TASK GOAL: Return all lines in the material below that contain "frames".

INFORMATION SHOWN:
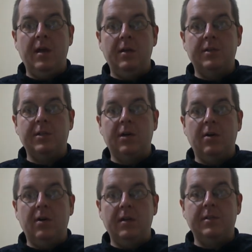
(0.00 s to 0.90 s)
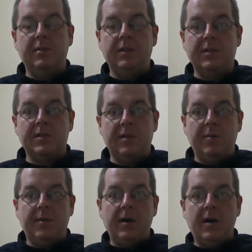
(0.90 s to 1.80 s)
So until next
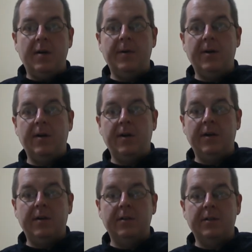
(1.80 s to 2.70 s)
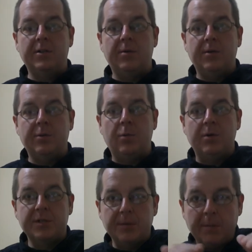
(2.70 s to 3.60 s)
time, I'm Aaron, and unlike Storage
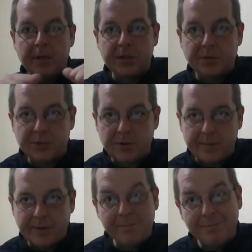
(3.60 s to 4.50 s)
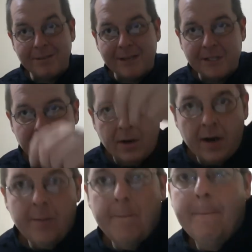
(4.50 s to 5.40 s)
Wars, my show's scripted. Thanks a
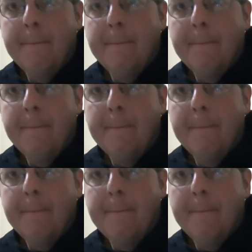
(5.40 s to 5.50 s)
lot.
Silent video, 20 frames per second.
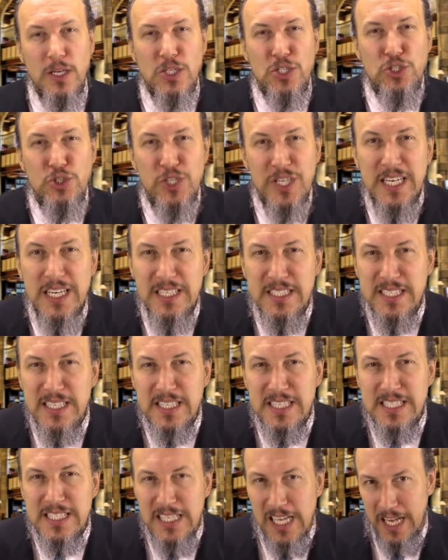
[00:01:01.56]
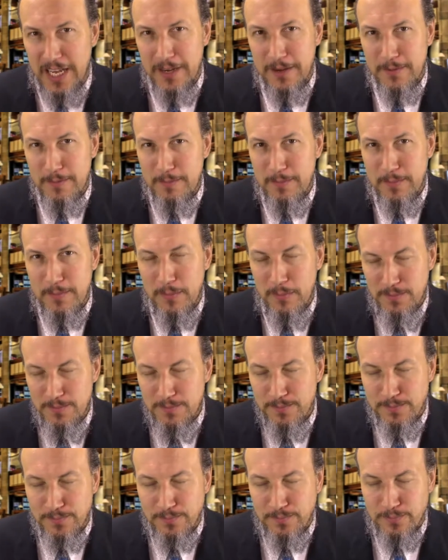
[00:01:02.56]
Jesus said,
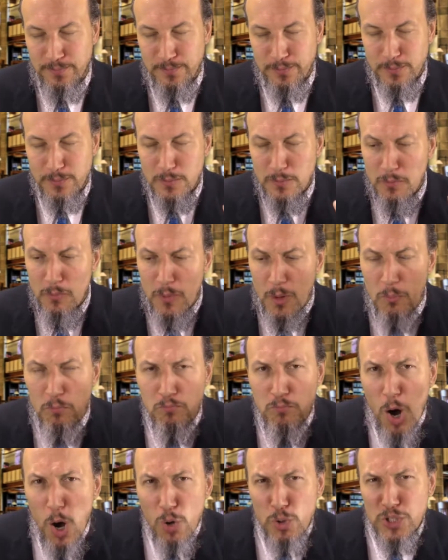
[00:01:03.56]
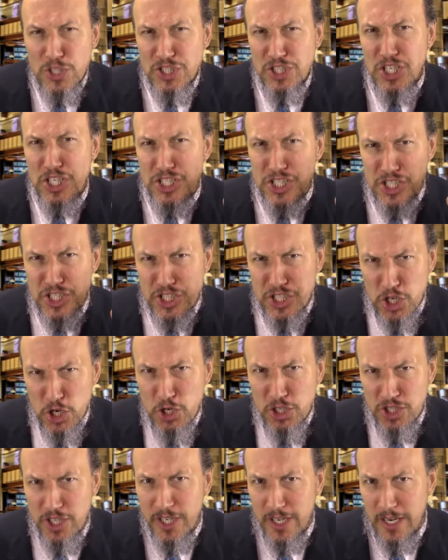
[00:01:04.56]
most
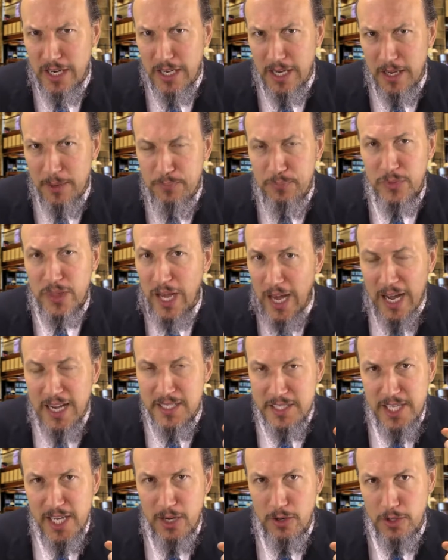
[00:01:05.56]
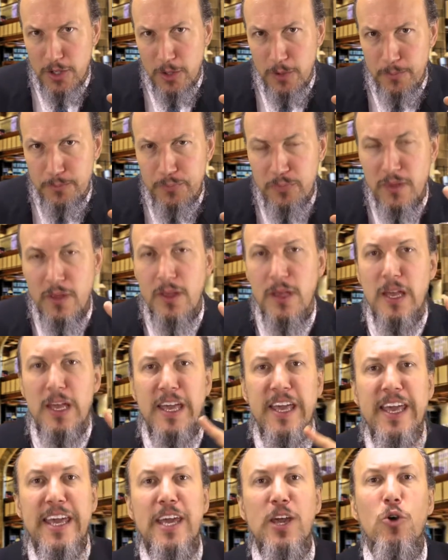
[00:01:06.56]
certainly, I tell you,
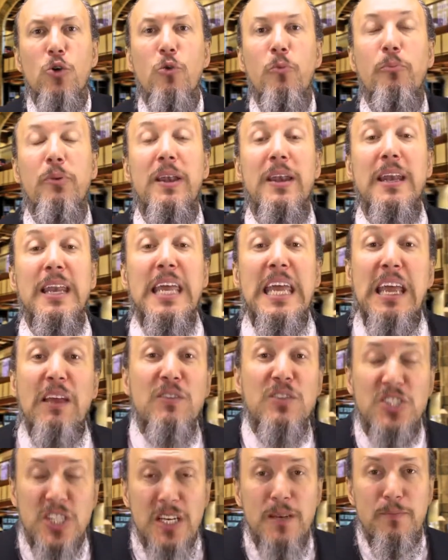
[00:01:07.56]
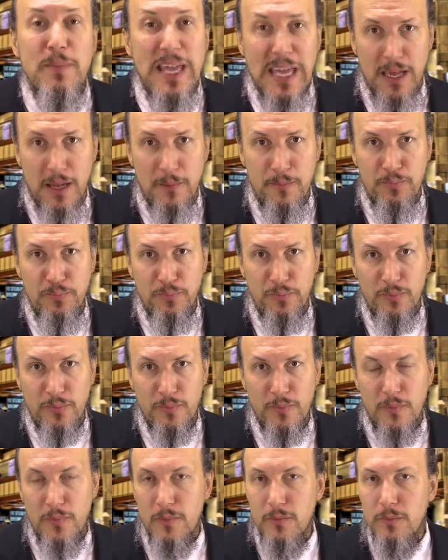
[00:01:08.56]
he who believes in me,
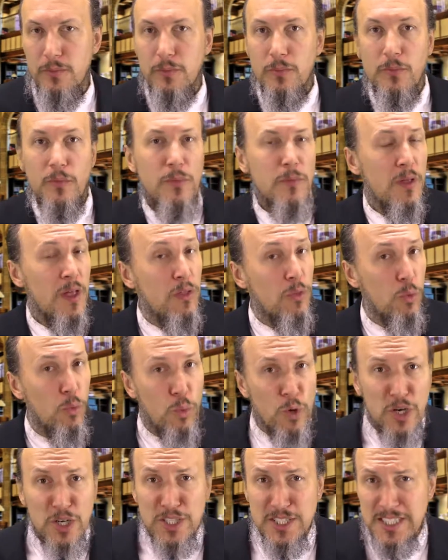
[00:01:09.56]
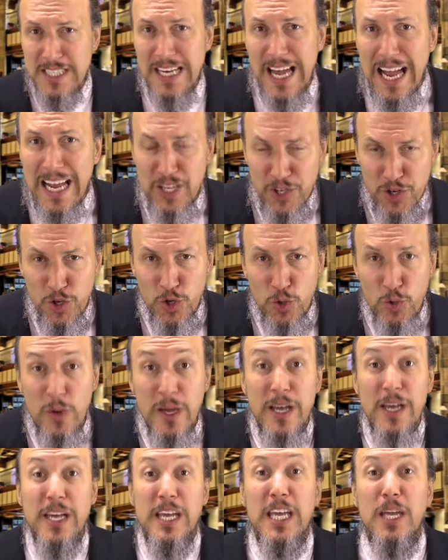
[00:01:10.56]
the works that I do,
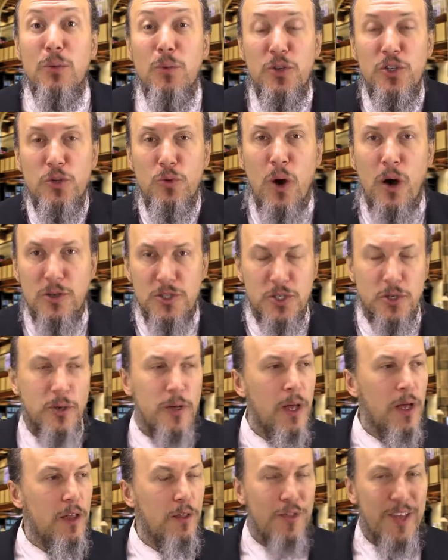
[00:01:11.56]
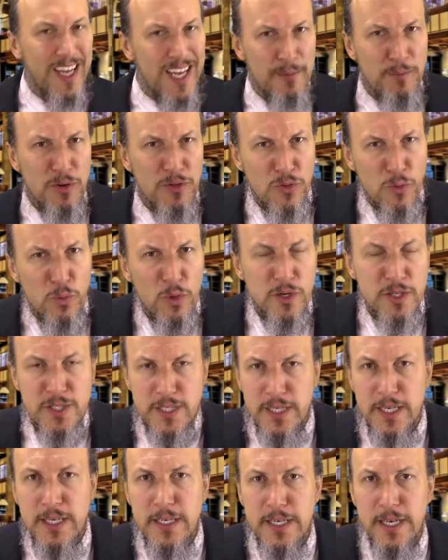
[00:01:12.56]
he will do also. Think about the works
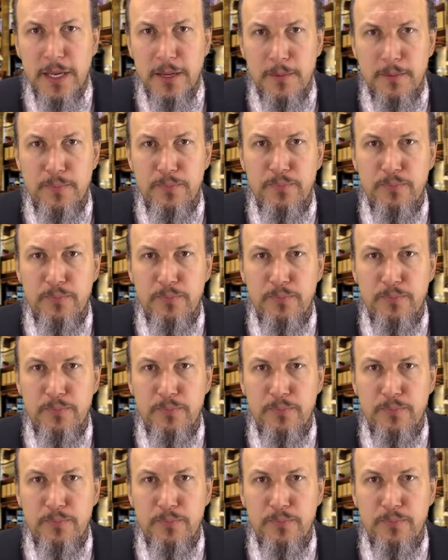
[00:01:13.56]
that he did.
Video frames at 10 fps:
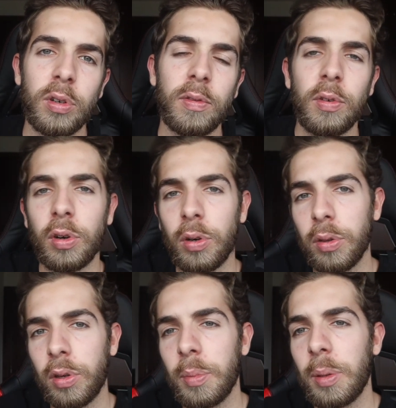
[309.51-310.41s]
If you're
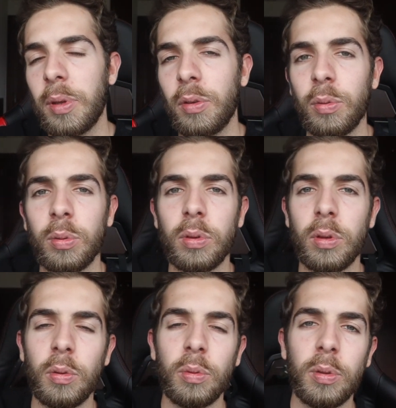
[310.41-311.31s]
older, maybe
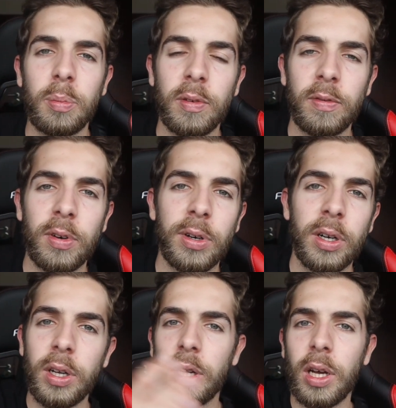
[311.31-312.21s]
you would prefer
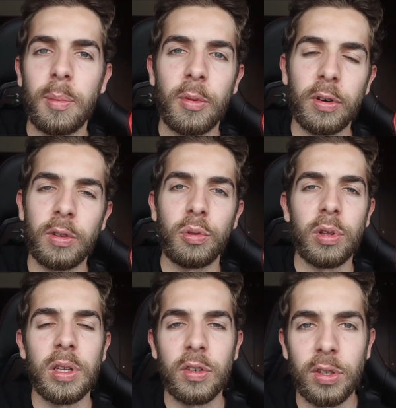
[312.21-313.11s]
a more
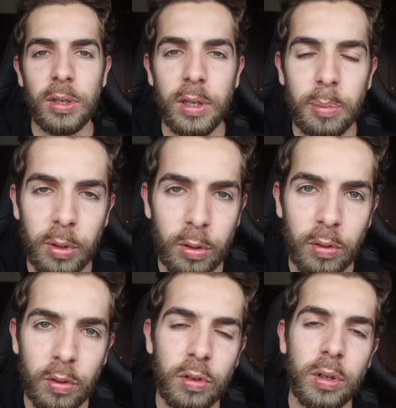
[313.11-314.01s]
traditional approach,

SOLUTION:
Silent video, 20 frames per second.
Video frames at 10 fps:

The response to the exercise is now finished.